The whole controversy over the Cordoba House Islamic center (and we should stop calling it the "Ground Zero Mosque" as it's not at Ground Zero, it's only incidentally a mosque, and the phrasing is intended to get people upset) was ginned up by elements of the radical right precisely to stir Americans' fear of the different. Same thing with Arizona's SB1070 law.
A Republican senator is suggesting there could be political fallout from President Barack Obama's remarks about building a mosque near the site of the Sept. 11 attacks in New York City.
Texas Sen. John Cornyn (KOHR'-nihn) says Obama is "disconnected from mainstream America" and that voters this fall will "render their verdict." Cornyn leads the GOP's Senate campaign committee. AP (Yahoo)

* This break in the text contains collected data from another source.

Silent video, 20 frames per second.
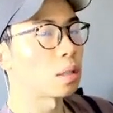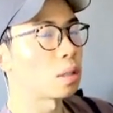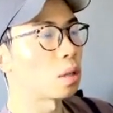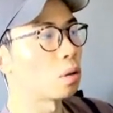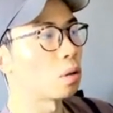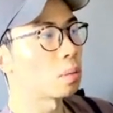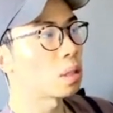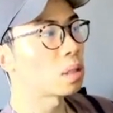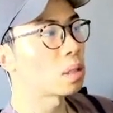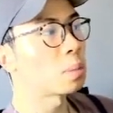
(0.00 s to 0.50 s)

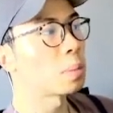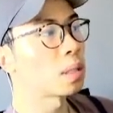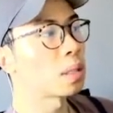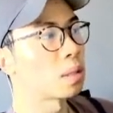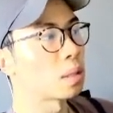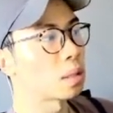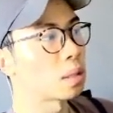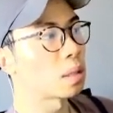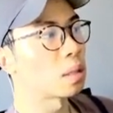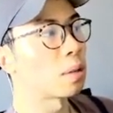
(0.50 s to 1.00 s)
So this
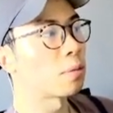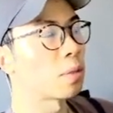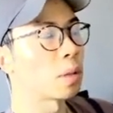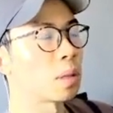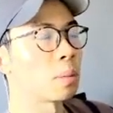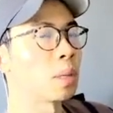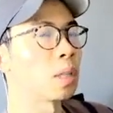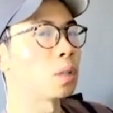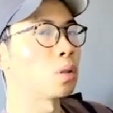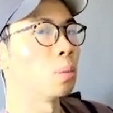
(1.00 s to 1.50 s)
business, in the
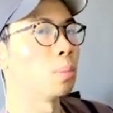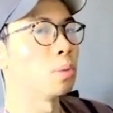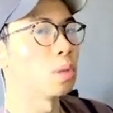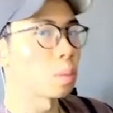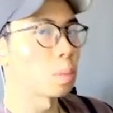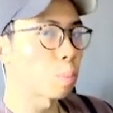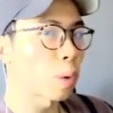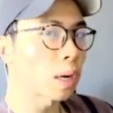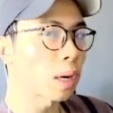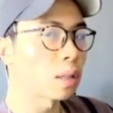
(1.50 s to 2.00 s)
fundamental
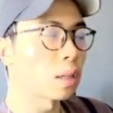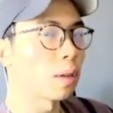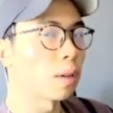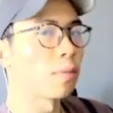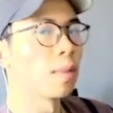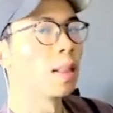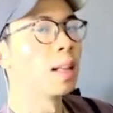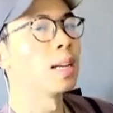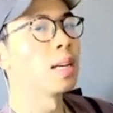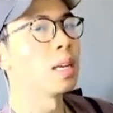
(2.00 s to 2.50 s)
perspective,
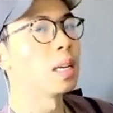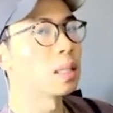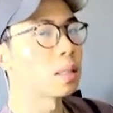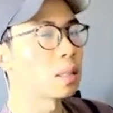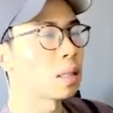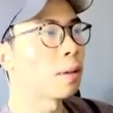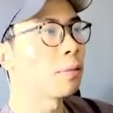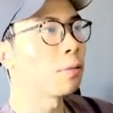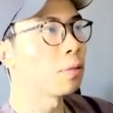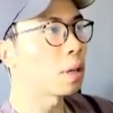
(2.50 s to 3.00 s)
is
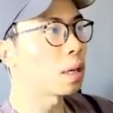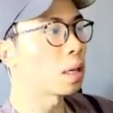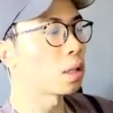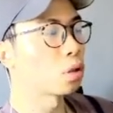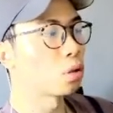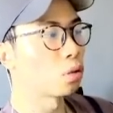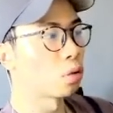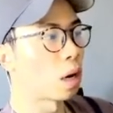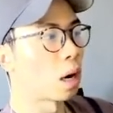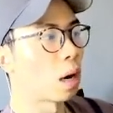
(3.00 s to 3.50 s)
definitely a
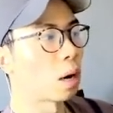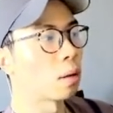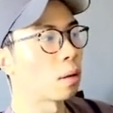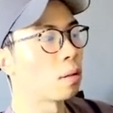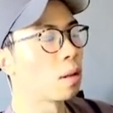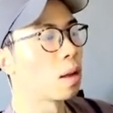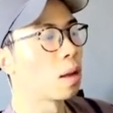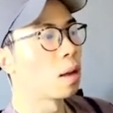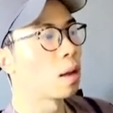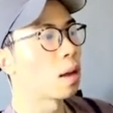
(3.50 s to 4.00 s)
strong
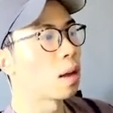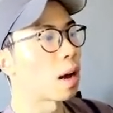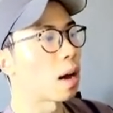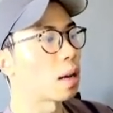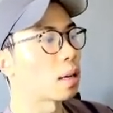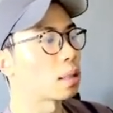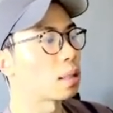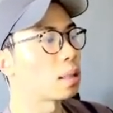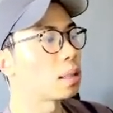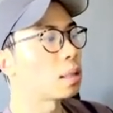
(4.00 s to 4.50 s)

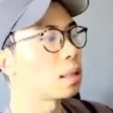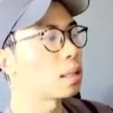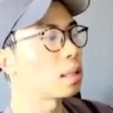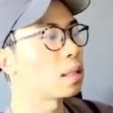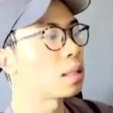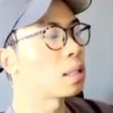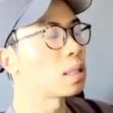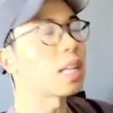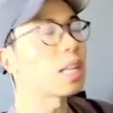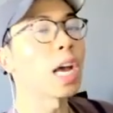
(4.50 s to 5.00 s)

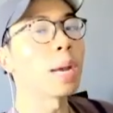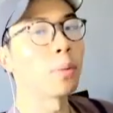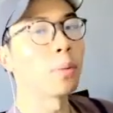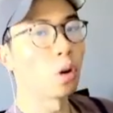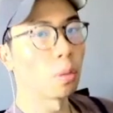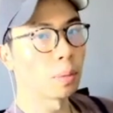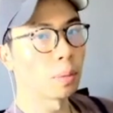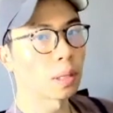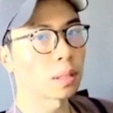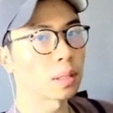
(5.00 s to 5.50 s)

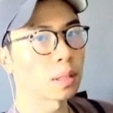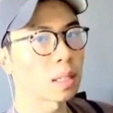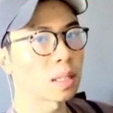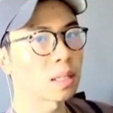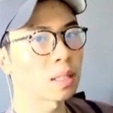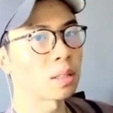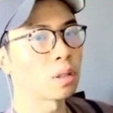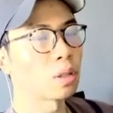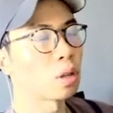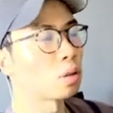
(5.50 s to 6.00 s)
stable
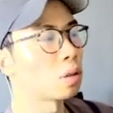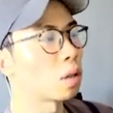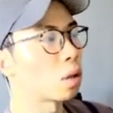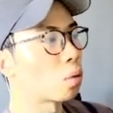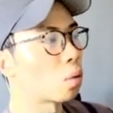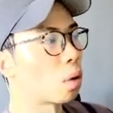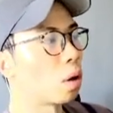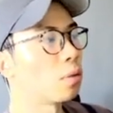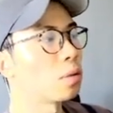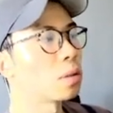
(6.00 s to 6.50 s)
business. The
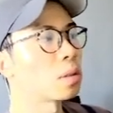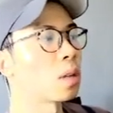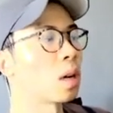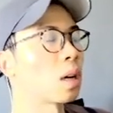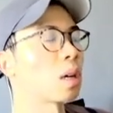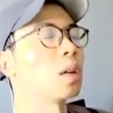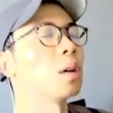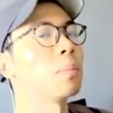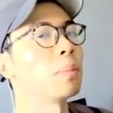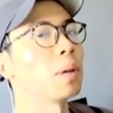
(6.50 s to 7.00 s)
growth is
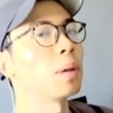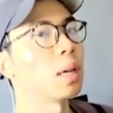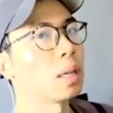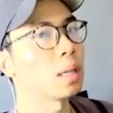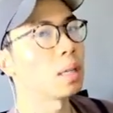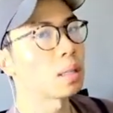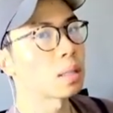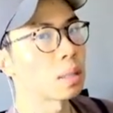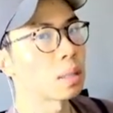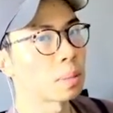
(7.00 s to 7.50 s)
not going to
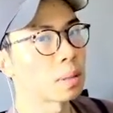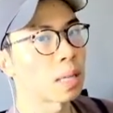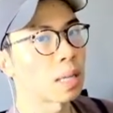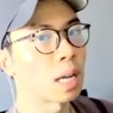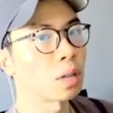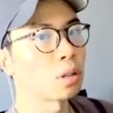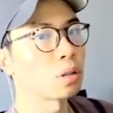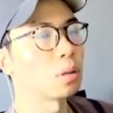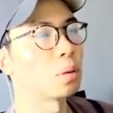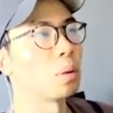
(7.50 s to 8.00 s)
be
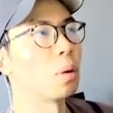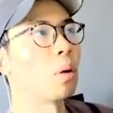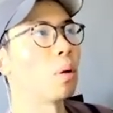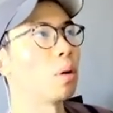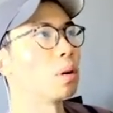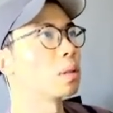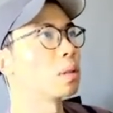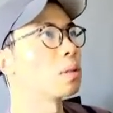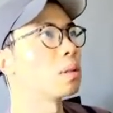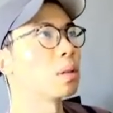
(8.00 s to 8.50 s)
substantial
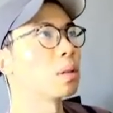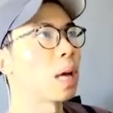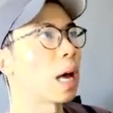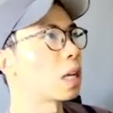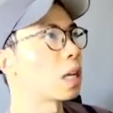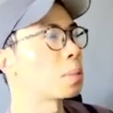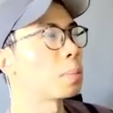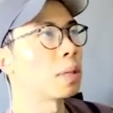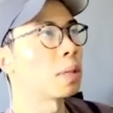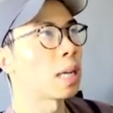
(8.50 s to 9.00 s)
or
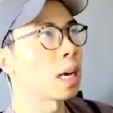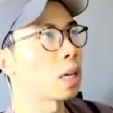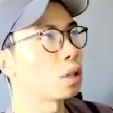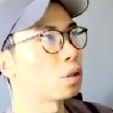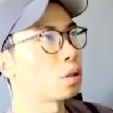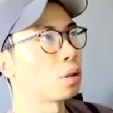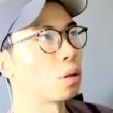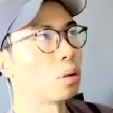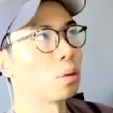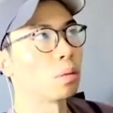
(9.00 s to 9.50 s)

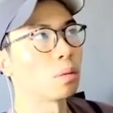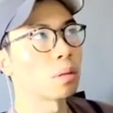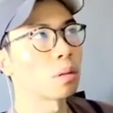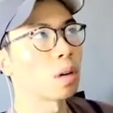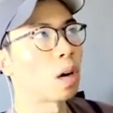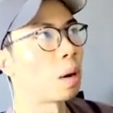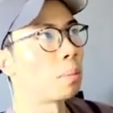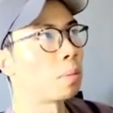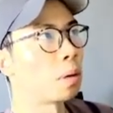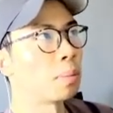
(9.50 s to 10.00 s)
exponential
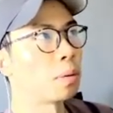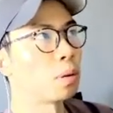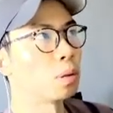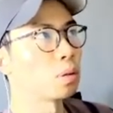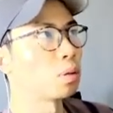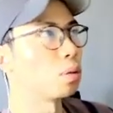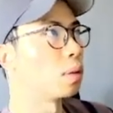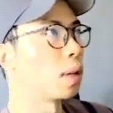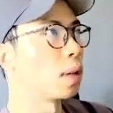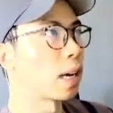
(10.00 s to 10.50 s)
comparable
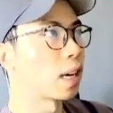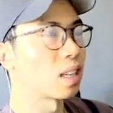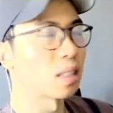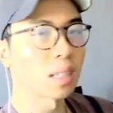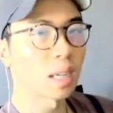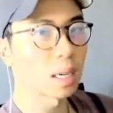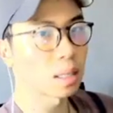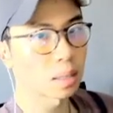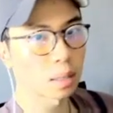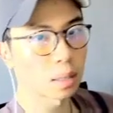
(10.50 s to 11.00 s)
to like a
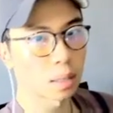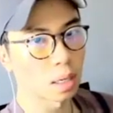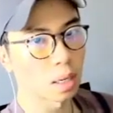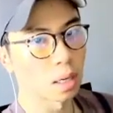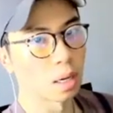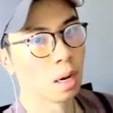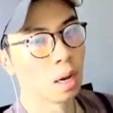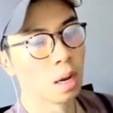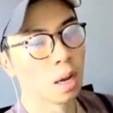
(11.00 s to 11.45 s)
Tesla.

Florida Attorney General Bill McCollum, in a calculated and desperate political move for the GOP Gubernatorial nomination, has decided to introduce an even harsher and more outrageous version of Arizona's SB 1070 anti-immigrant bill. Evidently deciding that if it worked for a politician of limited ability like Jan Brewer it might work in Florida ... HuffPo
And the ever lovable Newt weighed in, comparing Muslims to Nazis:
"The folks who want to build this mosque -- who are really radical Islamists who want to triumphally prove that they can build a mosque right next to a place where 3,000 Americans were killed by radical Islamists -- those folks don't have any interest in reaching out to the community. They're trying to make a case about supremacy. That's why they won't go anywhere else, that's why they won't accept any other offer.

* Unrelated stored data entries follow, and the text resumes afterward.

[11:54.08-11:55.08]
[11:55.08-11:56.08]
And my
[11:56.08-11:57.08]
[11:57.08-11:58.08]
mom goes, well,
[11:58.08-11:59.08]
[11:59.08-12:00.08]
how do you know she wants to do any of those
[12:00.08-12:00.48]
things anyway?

"And I think we ought to be honest about the fact that we have a right -- and this happens all the time in America. You know, Nazis don't have the right to put up a sign next to the Holocaust Museum in Washington. We would never accept the Japanese putting up a site next to Pearl Harbor. There's no reason for us to accept a mosque next to the World Trade Center." TPM
There are some on the GOP side who worry about these tactics, whether for practical or ethical reasons - and it is worth noting that George W. Bush, for all his faults, made serious efforts to keep America, and the GOP, from bashing Islam. But, as pointed out by some TPM readers, now that Bush is no longer keeping them under control, the GOP bigots are crawling out from under.
And it seems that the GOP has calculated, or been forced by its base to calculate, that appeals to fear, bigotry, division will help them win the 2010 election.

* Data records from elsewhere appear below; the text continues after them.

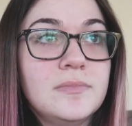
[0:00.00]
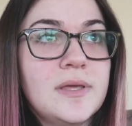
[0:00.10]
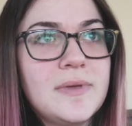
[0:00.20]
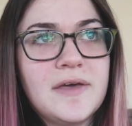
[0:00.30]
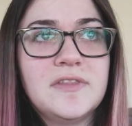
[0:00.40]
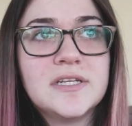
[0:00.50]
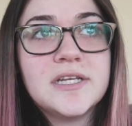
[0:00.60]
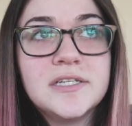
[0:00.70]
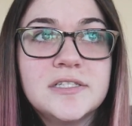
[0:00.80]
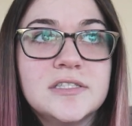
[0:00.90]
maybe have the
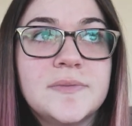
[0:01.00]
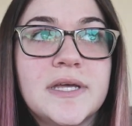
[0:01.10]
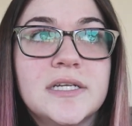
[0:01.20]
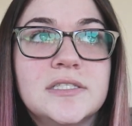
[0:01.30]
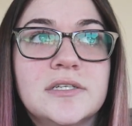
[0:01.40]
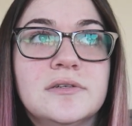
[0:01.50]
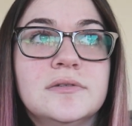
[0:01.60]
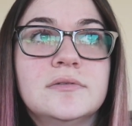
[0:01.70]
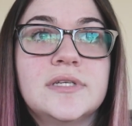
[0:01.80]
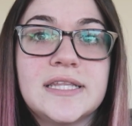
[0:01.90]
attention span to
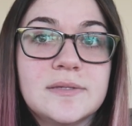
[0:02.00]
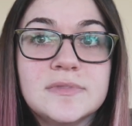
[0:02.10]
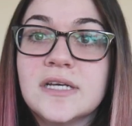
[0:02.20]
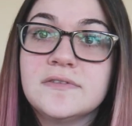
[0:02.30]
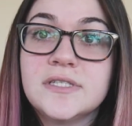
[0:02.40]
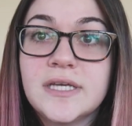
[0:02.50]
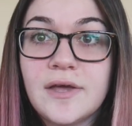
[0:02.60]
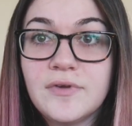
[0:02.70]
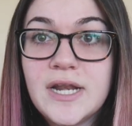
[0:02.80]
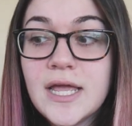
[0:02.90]
get themselves to
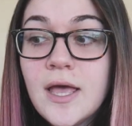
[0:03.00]
get reading,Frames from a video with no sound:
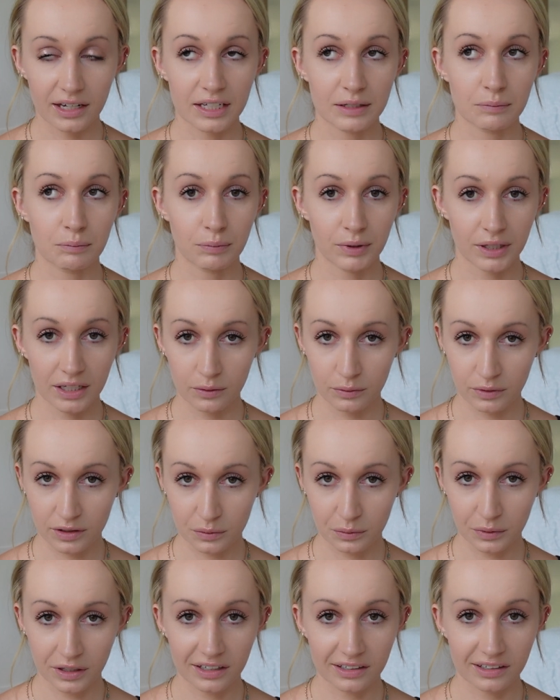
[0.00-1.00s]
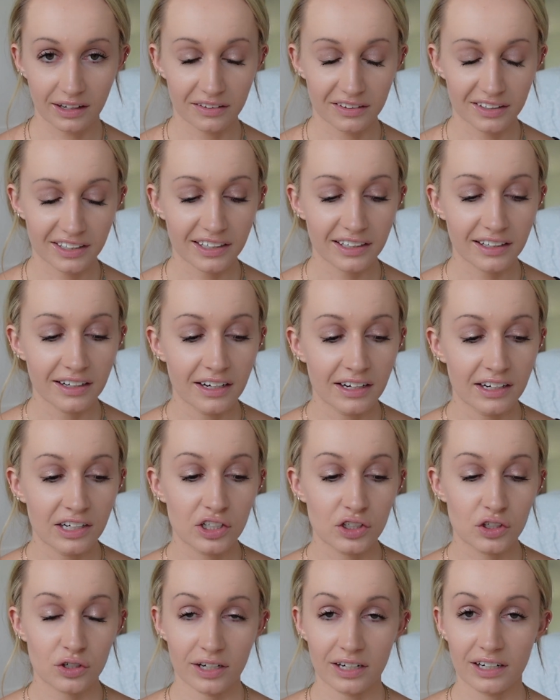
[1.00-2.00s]
and be with one another,
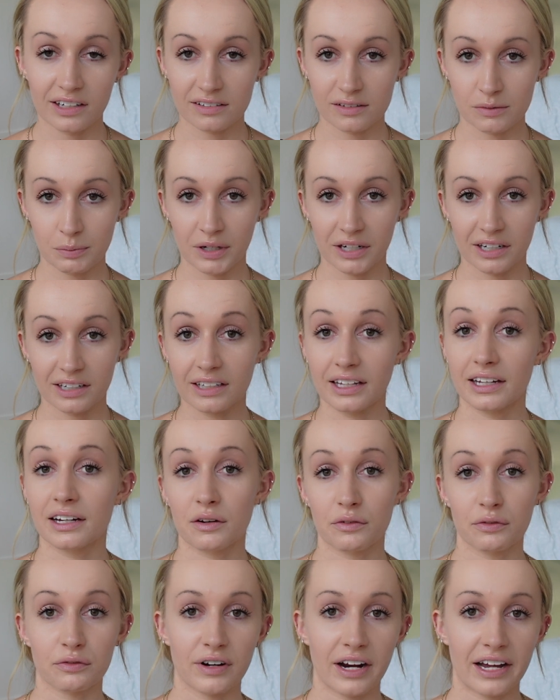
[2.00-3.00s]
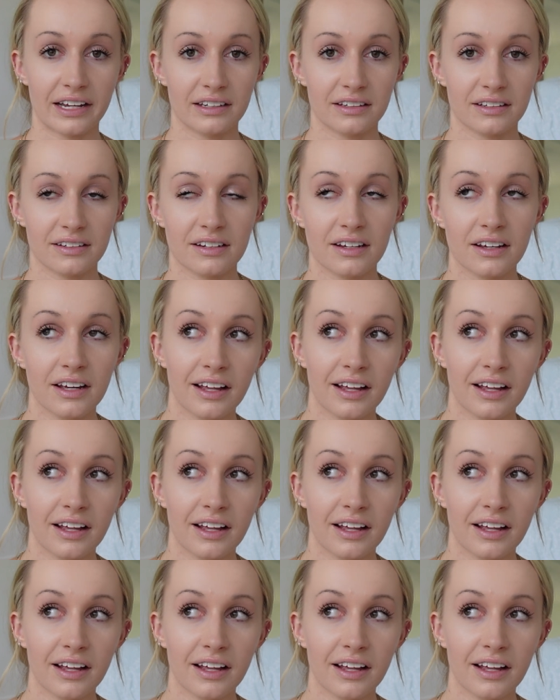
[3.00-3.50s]
treating Spirit like a friend.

Democrats need to make the opposite calculation - not just because of the election, but because of the soul of the country. We are what we are today, the most important, most powerful country in the world, largely because we have risen above fear and hate. We will remain in that position only so long as we continue to value hope over fear.
It will not be enough this fall to campaign on the economy - and it won't work anyway; the slogan "Things would have been worse" while true, doesn't sell. And we will never gain the votes of the bigots, the Tea Parties, the hyper-conservatives (ultra-conservative is no longer conservative enough for some of these people). We need to both appeal to our base to join the fight, and to the independents in the great middle who must be made to realize the danger we are in from the haters, the fearful, the bigoted.
Call the Republicans out on their extremism, their nativism, their naivete about the world. They boast of their lack of understanding; we should turn that boast around. It is vital to our security, to our safety, to our very survival, that our leaders do understand the world, with all its differences and complexities. King thinks it is a fault; we should proclaim it as a virtue.